Mr. Byron was a passenger on the airliner which crashed near Atlanta. He was planning to join Mrs. Byron, who was visiting friends in New Orleans, for a vacation in Mexico, where they were to be the guests of the United States Ambassador.
The son of Col. Joseph C. and Jane Wilson Byron, Bill was born in Danville, Virginia. He attended the public schools, Phillips Exeter Academy, Pratt Institute and Dartmouth before enlisting in the Aviation Corps when the United States entered the World War.
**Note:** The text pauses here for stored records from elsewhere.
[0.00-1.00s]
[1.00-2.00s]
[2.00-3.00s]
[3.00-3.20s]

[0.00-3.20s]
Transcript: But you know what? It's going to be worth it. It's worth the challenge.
He won a commission as a first lieutenant, and was serving as an instructor in flying at the time of the armistice.
After the war he engaged in the leather business in Williamsport, Maryland, and became chairman of the board of the Hagerstown Shoe & Legging Company, and vice president of the W. D. Byron & Sons' tanneries. He was also president of the Washington County National Bank in Hagerstown and vice president of the Hagerstown Herald-Mail publishing company.
In public life for fifteen years, his first office was that of Mayor of Wiiliamsport, to which he was elected in 1926, serving for four years. In 1930, he was elected to the Maryland State Senate, serving until 1934- In 1934 and 1935, he was a member of the Maryland Roads Commission. A Democrat, he was elected to the 76th Congress on November 8, 1938, and last November defeated Walter P. Johnson, former Washington baseball pitching ace, for a second term.
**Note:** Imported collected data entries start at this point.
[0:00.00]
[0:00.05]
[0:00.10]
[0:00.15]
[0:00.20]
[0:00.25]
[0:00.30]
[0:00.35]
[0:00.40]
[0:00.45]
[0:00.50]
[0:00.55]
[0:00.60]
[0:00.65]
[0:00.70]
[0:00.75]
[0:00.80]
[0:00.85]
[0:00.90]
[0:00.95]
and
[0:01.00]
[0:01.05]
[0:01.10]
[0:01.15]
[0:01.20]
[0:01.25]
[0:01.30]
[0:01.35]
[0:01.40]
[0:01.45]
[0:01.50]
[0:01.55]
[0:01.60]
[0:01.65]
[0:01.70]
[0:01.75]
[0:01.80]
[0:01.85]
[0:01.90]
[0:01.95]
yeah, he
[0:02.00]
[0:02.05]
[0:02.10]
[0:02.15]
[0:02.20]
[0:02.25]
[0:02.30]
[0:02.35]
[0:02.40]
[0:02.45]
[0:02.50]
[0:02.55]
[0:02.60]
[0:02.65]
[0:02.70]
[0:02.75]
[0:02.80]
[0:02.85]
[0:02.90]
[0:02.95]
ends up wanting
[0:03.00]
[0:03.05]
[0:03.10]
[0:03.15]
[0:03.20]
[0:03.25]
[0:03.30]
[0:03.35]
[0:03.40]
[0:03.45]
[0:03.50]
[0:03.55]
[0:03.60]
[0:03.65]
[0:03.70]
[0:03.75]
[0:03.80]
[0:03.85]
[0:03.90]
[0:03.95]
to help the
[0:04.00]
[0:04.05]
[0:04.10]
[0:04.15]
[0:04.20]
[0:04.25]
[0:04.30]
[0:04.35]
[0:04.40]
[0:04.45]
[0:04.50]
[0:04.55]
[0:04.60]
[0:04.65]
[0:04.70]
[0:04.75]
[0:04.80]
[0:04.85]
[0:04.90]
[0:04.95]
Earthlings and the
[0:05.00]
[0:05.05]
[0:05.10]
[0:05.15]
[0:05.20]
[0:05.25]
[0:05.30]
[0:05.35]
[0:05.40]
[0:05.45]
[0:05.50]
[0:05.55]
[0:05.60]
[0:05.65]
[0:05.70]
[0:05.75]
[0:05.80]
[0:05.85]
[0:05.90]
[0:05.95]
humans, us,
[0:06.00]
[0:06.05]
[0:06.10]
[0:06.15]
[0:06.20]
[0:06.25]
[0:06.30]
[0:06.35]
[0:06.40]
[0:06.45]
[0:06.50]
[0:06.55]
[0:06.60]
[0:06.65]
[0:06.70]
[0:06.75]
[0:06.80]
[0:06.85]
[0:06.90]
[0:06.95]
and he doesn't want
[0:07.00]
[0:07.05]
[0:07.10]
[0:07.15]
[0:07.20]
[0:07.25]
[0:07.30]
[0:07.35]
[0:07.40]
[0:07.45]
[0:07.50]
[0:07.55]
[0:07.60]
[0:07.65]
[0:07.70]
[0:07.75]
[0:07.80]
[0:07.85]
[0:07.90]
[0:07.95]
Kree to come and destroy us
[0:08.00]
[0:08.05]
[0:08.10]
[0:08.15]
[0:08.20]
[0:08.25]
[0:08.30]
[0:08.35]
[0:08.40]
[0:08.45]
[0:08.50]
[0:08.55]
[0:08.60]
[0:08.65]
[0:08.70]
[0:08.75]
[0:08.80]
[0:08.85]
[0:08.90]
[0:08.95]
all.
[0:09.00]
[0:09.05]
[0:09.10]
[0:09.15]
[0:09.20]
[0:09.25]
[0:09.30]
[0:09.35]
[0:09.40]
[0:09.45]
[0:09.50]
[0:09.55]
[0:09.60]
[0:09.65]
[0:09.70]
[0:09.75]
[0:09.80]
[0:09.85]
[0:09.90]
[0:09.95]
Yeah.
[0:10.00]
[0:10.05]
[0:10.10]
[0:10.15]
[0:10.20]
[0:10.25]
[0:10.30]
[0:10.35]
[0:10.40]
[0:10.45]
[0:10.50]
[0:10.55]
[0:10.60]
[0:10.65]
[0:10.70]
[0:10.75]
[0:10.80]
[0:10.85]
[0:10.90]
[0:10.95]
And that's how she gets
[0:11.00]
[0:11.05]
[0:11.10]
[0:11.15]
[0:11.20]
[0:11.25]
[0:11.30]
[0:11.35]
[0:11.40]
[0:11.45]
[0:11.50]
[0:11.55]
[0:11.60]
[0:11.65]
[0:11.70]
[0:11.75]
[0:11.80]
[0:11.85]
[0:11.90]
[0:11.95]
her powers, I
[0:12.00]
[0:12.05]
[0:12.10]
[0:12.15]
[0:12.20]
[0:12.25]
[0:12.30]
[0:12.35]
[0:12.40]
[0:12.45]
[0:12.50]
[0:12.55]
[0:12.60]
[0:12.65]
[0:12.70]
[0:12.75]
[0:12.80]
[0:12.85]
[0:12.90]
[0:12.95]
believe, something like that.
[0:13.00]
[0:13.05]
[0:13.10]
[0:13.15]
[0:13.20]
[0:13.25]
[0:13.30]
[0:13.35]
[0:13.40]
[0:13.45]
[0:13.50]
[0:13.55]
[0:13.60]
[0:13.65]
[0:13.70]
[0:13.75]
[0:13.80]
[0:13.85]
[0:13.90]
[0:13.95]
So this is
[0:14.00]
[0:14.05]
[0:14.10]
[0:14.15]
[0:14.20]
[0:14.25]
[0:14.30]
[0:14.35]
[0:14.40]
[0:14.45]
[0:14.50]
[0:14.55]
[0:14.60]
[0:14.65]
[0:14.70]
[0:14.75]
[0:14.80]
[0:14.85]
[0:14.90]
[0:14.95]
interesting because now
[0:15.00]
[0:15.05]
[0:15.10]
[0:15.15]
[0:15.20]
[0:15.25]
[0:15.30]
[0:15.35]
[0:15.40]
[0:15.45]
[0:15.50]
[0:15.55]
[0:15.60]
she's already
Flying was a hobby which became a major interest of Mr. Byron after World War Days. While in the Maryland State Senate he was chairman of the Aviation Committee; in Congress he was an active member of the Military Affairs Committee and took keen interest in the development of airports at Cumberland and Frederick, in his congressional district. The House Military Affairs Committee attended his funeral, and drafted a resolution in praise of his services to the committee. Mr. Byron also urged co-ordinated action to care for problems of housing, transportation and public facilities which he warned would arise from creation of a "greater Metropolitan area" through the speedup of the defense program. Another of his interests was a project for a $3,000,000 Savage River Dam to impound waters of the Potomac as a flood control measure and to permit expansion of industrial plants in Cumberland.
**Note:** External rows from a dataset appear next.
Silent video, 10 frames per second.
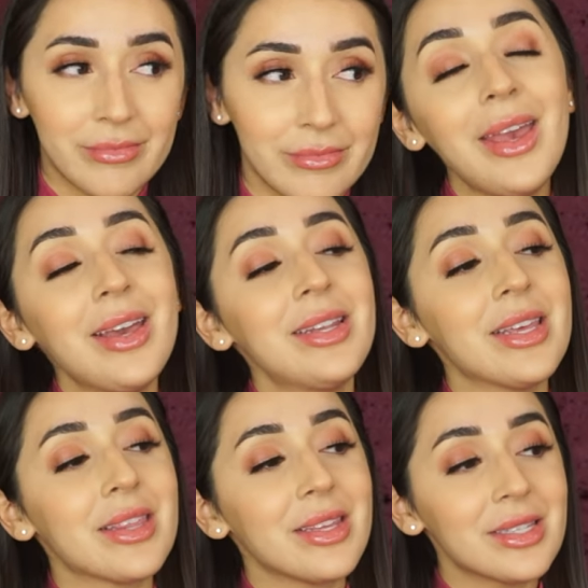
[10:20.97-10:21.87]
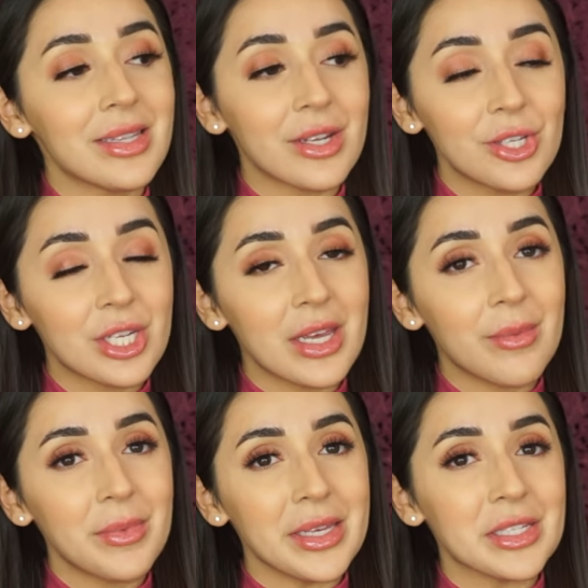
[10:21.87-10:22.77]
And this little
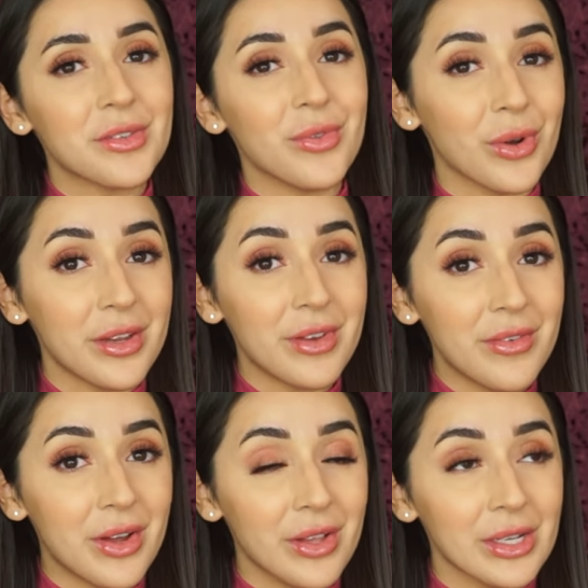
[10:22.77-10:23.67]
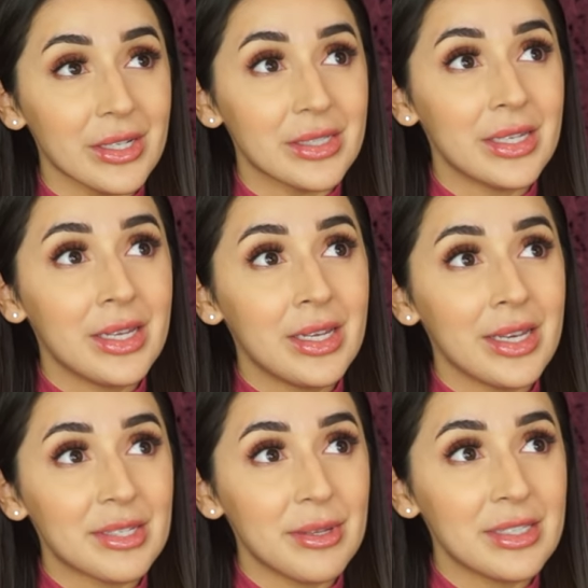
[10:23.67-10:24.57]
gem is $45
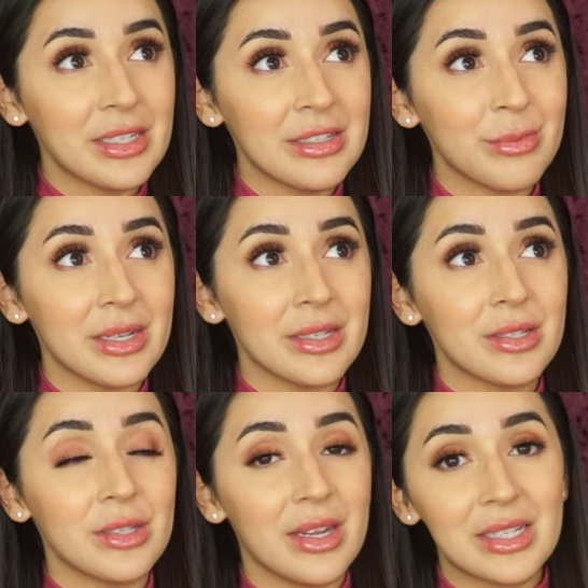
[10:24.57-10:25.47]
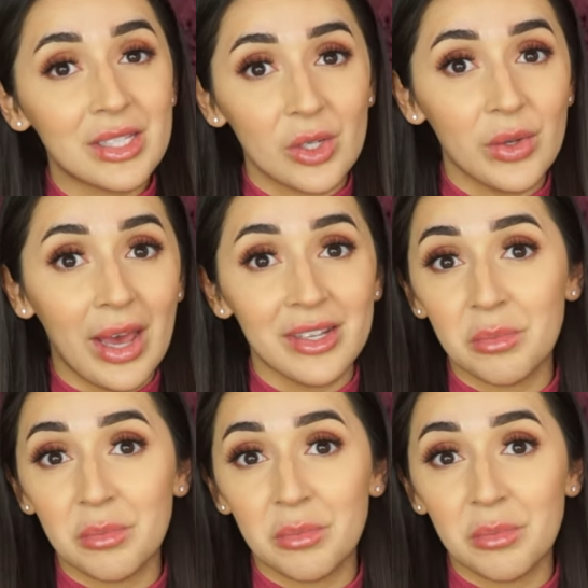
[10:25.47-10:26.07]
expensive, but it's sold out.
In recent years he won considerable popularity in Washington with his "five man" stringed band. A guitar and banjo player since school days, he was the leader for four of his sons: William D. Jr., 16; James, 13: Goodloe, 11; and David, 6. Mrs. Byron, the former Miss Katherine Edgar, served as the family band manager, and Mr. Byron expected to make it a sextet band as soon as his youngest son, Louis, 3, had mastered the strings. At the time of the accident, the sons were in Washington, where the family lived at 3117 Woodley Road.
1926
ALBERT LINSCOTT MANNING died February 11, 1941 in Kansas City, Mo.
He was born in Waltham, Mass., April 23, 1905, the son of Dr. John Charles and Alice (Norwell) Manning. He attended Waltham High School and entered Dartmouth in 1922. While in college he was a member o£ Lambda Chi Alpha fraternity and the Mathematical Society.
After graduation he taught at the Swabely School in Virginia for three years, and then became associated with the National Shawmut Bank in Boston. He was also treasurer of the Haddom Distillers Corp. in Connecticut.
He is survived by his wife, Clara (Anderson) Manning, and three children, Albert L. Jr., 13; Edward, 12: and Ann, 8.